(Saved entries)
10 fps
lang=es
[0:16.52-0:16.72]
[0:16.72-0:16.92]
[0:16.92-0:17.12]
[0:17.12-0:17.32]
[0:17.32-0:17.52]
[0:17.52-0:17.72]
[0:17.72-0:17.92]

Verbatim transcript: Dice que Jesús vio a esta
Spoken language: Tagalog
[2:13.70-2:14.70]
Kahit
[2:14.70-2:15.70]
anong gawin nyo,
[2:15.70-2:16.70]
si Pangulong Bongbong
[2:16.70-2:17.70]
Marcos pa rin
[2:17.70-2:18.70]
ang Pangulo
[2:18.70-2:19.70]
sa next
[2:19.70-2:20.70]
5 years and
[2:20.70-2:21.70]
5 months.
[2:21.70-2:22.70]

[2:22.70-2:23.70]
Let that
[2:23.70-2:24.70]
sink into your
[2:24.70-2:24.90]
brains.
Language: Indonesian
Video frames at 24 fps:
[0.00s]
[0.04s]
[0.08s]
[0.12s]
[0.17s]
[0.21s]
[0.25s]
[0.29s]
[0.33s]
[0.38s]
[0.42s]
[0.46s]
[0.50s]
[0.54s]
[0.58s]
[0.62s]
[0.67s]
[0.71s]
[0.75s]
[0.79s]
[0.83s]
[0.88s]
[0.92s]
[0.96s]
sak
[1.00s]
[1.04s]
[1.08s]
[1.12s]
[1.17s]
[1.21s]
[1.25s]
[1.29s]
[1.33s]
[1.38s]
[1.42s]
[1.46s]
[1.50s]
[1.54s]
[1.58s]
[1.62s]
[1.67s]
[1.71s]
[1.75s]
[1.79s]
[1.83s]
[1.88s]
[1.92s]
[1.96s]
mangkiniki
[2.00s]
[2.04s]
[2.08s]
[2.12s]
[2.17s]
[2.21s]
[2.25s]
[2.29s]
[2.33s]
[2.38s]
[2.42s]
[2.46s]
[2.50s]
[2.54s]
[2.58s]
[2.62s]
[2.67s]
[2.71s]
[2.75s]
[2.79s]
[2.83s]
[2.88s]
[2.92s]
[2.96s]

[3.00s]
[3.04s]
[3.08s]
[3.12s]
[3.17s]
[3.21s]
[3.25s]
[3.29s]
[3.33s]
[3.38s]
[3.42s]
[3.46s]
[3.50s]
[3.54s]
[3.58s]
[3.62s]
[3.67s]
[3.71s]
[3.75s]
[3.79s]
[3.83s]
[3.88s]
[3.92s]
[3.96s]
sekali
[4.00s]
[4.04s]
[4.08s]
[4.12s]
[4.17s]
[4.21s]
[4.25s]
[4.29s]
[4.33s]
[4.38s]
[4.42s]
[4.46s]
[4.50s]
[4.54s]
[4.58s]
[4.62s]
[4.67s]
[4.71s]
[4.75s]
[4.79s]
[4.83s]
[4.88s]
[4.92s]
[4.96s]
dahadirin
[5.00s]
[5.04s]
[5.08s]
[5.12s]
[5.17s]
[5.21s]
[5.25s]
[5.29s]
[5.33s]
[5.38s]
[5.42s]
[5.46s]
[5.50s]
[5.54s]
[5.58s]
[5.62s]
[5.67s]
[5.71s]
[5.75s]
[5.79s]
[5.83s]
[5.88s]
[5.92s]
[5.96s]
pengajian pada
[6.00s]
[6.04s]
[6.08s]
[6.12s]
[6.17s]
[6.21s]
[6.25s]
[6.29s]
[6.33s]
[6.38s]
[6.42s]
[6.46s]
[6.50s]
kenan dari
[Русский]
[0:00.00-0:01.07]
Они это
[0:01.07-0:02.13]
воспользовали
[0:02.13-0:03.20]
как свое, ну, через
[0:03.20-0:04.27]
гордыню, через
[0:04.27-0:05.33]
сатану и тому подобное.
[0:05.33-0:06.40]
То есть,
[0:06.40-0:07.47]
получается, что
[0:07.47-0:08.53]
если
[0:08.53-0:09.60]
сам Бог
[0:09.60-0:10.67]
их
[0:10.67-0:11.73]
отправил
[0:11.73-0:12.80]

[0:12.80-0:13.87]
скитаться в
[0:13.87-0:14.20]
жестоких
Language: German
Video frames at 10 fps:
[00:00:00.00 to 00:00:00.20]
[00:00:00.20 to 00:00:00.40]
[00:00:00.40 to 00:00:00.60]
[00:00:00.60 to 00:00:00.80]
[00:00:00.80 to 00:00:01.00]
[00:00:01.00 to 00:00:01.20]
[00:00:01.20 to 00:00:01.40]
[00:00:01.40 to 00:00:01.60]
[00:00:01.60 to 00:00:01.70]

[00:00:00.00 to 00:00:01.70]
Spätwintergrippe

* **EXERCISE AIM**: Give the data again in full, exactly.

* **EXERCISE ANSWER**:
10 fps
lang=es
[0:16.52-0:16.72]
[0:16.72-0:16.92]
[0:16.92-0:17.12]
[0:17.12-0:17.32]
[0:17.32-0:17.52]
[0:17.52-0:17.72]
[0:17.72-0:17.92]

Verbatim transcript: Dice que Jesús vio a esta
Spoken language: Tagalog
[2:13.70-2:14.70]
Kahit
[2:14.70-2:15.70]
anong gawin nyo,
[2:15.70-2:16.70]
si Pangulong Bongbong
[2:16.70-2:17.70]
Marcos pa rin
[2:17.70-2:18.70]
ang Pangulo
[2:18.70-2:19.70]
sa next
[2:19.70-2:20.70]
5 years and
[2:20.70-2:21.70]
5 months.
[2:21.70-2:22.70]

[2:22.70-2:23.70]
Let that
[2:23.70-2:24.70]
sink into your
[2:24.70-2:24.90]
brains.
Language: Indonesian
Video frames at 24 fps:
[0.00s]
[0.04s]
[0.08s]
[0.12s]
[0.17s]
[0.21s]
[0.25s]
[0.29s]
[0.33s]
[0.38s]
[0.42s]
[0.46s]
[0.50s]
[0.54s]
[0.58s]
[0.62s]
[0.67s]
[0.71s]
[0.75s]
[0.79s]
[0.83s]
[0.88s]
[0.92s]
[0.96s]
sak
[1.00s]
[1.04s]
[1.08s]
[1.12s]
[1.17s]
[1.21s]
[1.25s]
[1.29s]
[1.33s]
[1.38s]
[1.42s]
[1.46s]
[1.50s]
[1.54s]
[1.58s]
[1.62s]
[1.67s]
[1.71s]
[1.75s]
[1.79s]
[1.83s]
[1.88s]
[1.92s]
[1.96s]
mangkiniki
[2.00s]
[2.04s]
[2.08s]
[2.12s]
[2.17s]
[2.21s]
[2.25s]
[2.29s]
[2.33s]
[2.38s]
[2.42s]
[2.46s]
[2.50s]
[2.54s]
[2.58s]
[2.62s]
[2.67s]
[2.71s]
[2.75s]
[2.79s]
[2.83s]
[2.88s]
[2.92s]
[2.96s]

[3.00s]
[3.04s]
[3.08s]
[3.12s]
[3.17s]
[3.21s]
[3.25s]
[3.29s]
[3.33s]
[3.38s]
[3.42s]
[3.46s]
[3.50s]
[3.54s]
[3.58s]
[3.62s]
[3.67s]
[3.71s]
[3.75s]
[3.79s]
[3.83s]
[3.88s]
[3.92s]
[3.96s]
sekali
[4.00s]
[4.04s]
[4.08s]
[4.12s]
[4.17s]
[4.21s]
[4.25s]
[4.29s]
[4.33s]
[4.38s]
[4.42s]
[4.46s]
[4.50s]
[4.54s]
[4.58s]
[4.62s]
[4.67s]
[4.71s]
[4.75s]
[4.79s]
[4.83s]
[4.88s]
[4.92s]
[4.96s]
dahadirin
[5.00s]
[5.04s]
[5.08s]
[5.12s]
[5.17s]
[5.21s]
[5.25s]
[5.29s]
[5.33s]
[5.38s]
[5.42s]
[5.46s]
[5.50s]
[5.54s]
[5.58s]
[5.62s]
[5.67s]
[5.71s]
[5.75s]
[5.79s]
[5.83s]
[5.88s]
[5.92s]
[5.96s]
pengajian pada
[6.00s]
[6.04s]
[6.08s]
[6.12s]
[6.17s]
[6.21s]
[6.25s]
[6.29s]
[6.33s]
[6.38s]
[6.42s]
[6.46s]
[6.50s]
kenan dari
[Русский]
[0:00.00-0:01.07]
Они это
[0:01.07-0:02.13]
воспользовали
[0:02.13-0:03.20]
как свое, ну, через
[0:03.20-0:04.27]
гордыню, через
[0:04.27-0:05.33]
сатану и тому подобное.
[0:05.33-0:06.40]
То есть,
[0:06.40-0:07.47]
получается, что
[0:07.47-0:08.53]
если
[0:08.53-0:09.60]
сам Бог
[0:09.60-0:10.67]
их
[0:10.67-0:11.73]
отправил
[0:11.73-0:12.80]

[0:12.80-0:13.87]
скитаться в
[0:13.87-0:14.20]
жестоких
Language: German
Video frames at 10 fps:
[00:00:00.00 to 00:00:00.20]
[00:00:00.20 to 00:00:00.40]
[00:00:00.40 to 00:00:00.60]
[00:00:00.60 to 00:00:00.80]
[00:00:00.80 to 00:00:01.00]
[00:00:01.00 to 00:00:01.20]
[00:00:01.20 to 00:00:01.40]
[00:00:01.40 to 00:00:01.60]
[00:00:01.60 to 00:00:01.70]

[00:00:00.00 to 00:00:01.70]
Spätwintergrippe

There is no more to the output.